Opinión Nacional

El soplo al oído

Si bien es cierto que la política deja más amarguras que satisfacciones,
también resulta que en medio de esta lucha se forjan virtudes, creencias y
valores. Las amarguras emergen del ser, por estar consustanciadas con la
pasión humana. La hipocresía y la mentira, por ejemplo, son expresiones del
torrente pasional derivados del pragmatismo corruptor. Por su parte, la
lealtad y la honestidad son virtudes sostenidas por quienes luchan como
consecuencia de su búsqueda inspirada en el bien común. El ser humano
virtuoso, practicante del amor al prójimo, sostiene su lucha con base en
ideales y principios morales. De éstos, la lealtad destaca como la más
significativa de las virtudes que blinda la moral de los auténticos. Cuando
el ser humano leal mantiene su camino ajustado a la verdad, se hace muy
difícil que su práctica sea alterada por la intromisión de odios, rencores,
envidias y demás factores destructores de la integridad humana.

Contrariamente, quienes atentan contra la manifestación de la ética y la
moral son los que desvirtúan las grandes brechas que han logrado abrir los
audaces con sus retos por alcanzar las metas del bienestar colectivo.

El ser de buena voluntad no puede engañar. Su luz es la verdad. Y aunque
ésta a veces duele, se convierte en la fuente que inspira la acción de las
obras imperecederas. Hay que creer en la buena voluntad de los seres que se
ejercitan en la ruta de la buena voluntad. Las interpretaciones de los
hechos que se dan a nuestro alrededor no siempre se ajustan a la verdad.

Prejuicios propios, comentarios de terceras personas, intrigas descaradas,
todos estos elementos que alteran la realidad nos hacen crear fantasmas
inexistentes; y, así, descalificar al auténtico y a los leales.

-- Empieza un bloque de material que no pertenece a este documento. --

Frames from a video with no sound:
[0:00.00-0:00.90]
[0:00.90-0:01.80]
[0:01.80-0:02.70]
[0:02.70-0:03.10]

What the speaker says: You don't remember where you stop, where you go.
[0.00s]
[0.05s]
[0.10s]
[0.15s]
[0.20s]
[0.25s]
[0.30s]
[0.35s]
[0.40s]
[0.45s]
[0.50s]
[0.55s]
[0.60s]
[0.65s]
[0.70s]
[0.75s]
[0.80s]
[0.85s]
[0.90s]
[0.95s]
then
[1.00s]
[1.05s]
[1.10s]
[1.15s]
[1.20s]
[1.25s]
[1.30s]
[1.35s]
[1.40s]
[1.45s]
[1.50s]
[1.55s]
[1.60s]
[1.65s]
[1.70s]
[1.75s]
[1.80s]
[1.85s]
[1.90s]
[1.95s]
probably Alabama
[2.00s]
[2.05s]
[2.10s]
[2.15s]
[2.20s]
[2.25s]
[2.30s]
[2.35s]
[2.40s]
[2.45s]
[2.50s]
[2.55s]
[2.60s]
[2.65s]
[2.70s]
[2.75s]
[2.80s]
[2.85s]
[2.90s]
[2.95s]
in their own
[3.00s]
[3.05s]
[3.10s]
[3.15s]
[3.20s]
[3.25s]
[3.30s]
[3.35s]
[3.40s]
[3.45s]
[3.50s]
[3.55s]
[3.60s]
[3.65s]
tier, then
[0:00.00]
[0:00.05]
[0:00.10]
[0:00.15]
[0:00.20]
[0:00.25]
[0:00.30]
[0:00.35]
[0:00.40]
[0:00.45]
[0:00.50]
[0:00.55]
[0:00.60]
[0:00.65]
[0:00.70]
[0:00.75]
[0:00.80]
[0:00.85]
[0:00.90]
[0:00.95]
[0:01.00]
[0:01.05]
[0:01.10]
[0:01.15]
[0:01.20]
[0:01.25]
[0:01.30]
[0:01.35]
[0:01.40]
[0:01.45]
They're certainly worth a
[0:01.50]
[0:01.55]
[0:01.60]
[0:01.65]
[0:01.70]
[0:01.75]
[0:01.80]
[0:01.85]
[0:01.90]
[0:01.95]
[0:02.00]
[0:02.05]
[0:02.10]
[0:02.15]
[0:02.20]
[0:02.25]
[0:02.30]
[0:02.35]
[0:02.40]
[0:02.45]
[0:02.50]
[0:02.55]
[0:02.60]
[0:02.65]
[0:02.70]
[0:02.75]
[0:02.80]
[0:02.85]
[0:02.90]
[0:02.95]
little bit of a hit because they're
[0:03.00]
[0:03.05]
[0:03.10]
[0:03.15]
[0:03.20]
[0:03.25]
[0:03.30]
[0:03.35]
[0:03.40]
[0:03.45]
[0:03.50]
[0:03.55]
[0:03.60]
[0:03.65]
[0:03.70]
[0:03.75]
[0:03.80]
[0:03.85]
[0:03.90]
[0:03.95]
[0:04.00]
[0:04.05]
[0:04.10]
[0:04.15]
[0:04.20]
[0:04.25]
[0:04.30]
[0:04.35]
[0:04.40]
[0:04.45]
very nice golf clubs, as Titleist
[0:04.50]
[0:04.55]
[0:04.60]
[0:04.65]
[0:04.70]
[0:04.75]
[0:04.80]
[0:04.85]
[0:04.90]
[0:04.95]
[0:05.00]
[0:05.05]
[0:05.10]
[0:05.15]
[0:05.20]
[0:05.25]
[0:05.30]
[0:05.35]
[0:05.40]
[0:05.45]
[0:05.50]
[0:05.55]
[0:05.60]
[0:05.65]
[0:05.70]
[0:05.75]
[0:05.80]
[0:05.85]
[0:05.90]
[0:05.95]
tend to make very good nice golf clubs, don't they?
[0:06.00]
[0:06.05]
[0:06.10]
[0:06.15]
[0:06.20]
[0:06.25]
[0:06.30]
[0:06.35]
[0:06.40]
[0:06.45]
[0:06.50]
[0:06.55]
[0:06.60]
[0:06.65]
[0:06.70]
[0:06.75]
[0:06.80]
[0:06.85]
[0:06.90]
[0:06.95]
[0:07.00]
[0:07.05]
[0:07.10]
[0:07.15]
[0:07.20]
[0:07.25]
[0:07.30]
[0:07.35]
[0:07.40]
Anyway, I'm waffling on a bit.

El ser virtuoso que sostiene su lucha de manera incorruptible, tiene que
saber mirar y perfeccionar el arte de escuchar. No debemos permitirnos
cometer la injusticia de aceptar los juicios que provienen solamente de un
sector. Cuando nos aislamos de los seres a quienes los hemos considerado
leales, como consecuencia de supuestos, comentarios o intrigas, se hace
necesario que reflexionemos acerca de nuestra conducta sesgada. El hombre
íntegro no lleva temores ocultos en su alma, por lo que fácilmente se le
puede descubrir sus intenciones a través de la mirada y de la transparencia
de sus ojos. He allí un buen indicativo para comprobar la lealtad. Además,
el hombre leal tiene una característica particular que le permite
diferenciarse de los otros: el hombre leal no se marchita. Su frescura le
hace trascender lo superfluo y circunstancial, para ubicarse en el sitio
privilegiado de la verdad. Frescura que se manifiesta por la claridad de sus
ideas, su disposición al trabajo, su voluntad para seguir en la lucha por
muy poderoso que sea el adversario y, principalmente, porque mantiene el
amor en su más profunda intensidad. La frescura del hombre leal refleja la
felicidad interior que le produce estar en paz consigo mismo.

Los criterios, opiniones o conceptos de los hombres leales tienen que ser
escuchados y meditados cuando el entorno está viciado, lleno de hojas de
otoño. No debemos finalizar ningún juicio sin antes escuchar las reflexiones
de quienes se la han jugado a nuestro lado por causas trascendentales,
aunque los juicios sean críticos. Las virtudes humanas y las fortalezas
ideológicas se conjugan para hacer destacar a los hombres sinceros y prestos
a brindar una amistad verdadera. Esos son los leales. Y sin la amistad de
ellos, nos veremos inmerso en una gran soledad. El apoyo que nos potencia e
imprime energía a la fuerza espiritual radica en la palabra de aliento del
amigo verdadero. Sin esto la soledad invadirá nuestra vida, haciéndonos
desdichados y sumamente infeliz. La soledad nos lleva a perder la vitalidad
necesaria para responder a los actores que nos adversan.

El ser que lucha inspirado en ideales no se deja seducir por la mentira del
pragmático, ni por la fascinación del poder y, mucho menos, por la ceguera
de la superioridad. Por lo tanto, no corrompe sus principios ni entrega su
alma al vicio lujurioso del placer material. Sus metas van más allá del
disfrute que produce la fuerza del poder. Integridad y dignidad son las
armas que emplea para batir la tentación del oro, la ostentación vanidosa,
la droga de la adulación y el soplo al oído.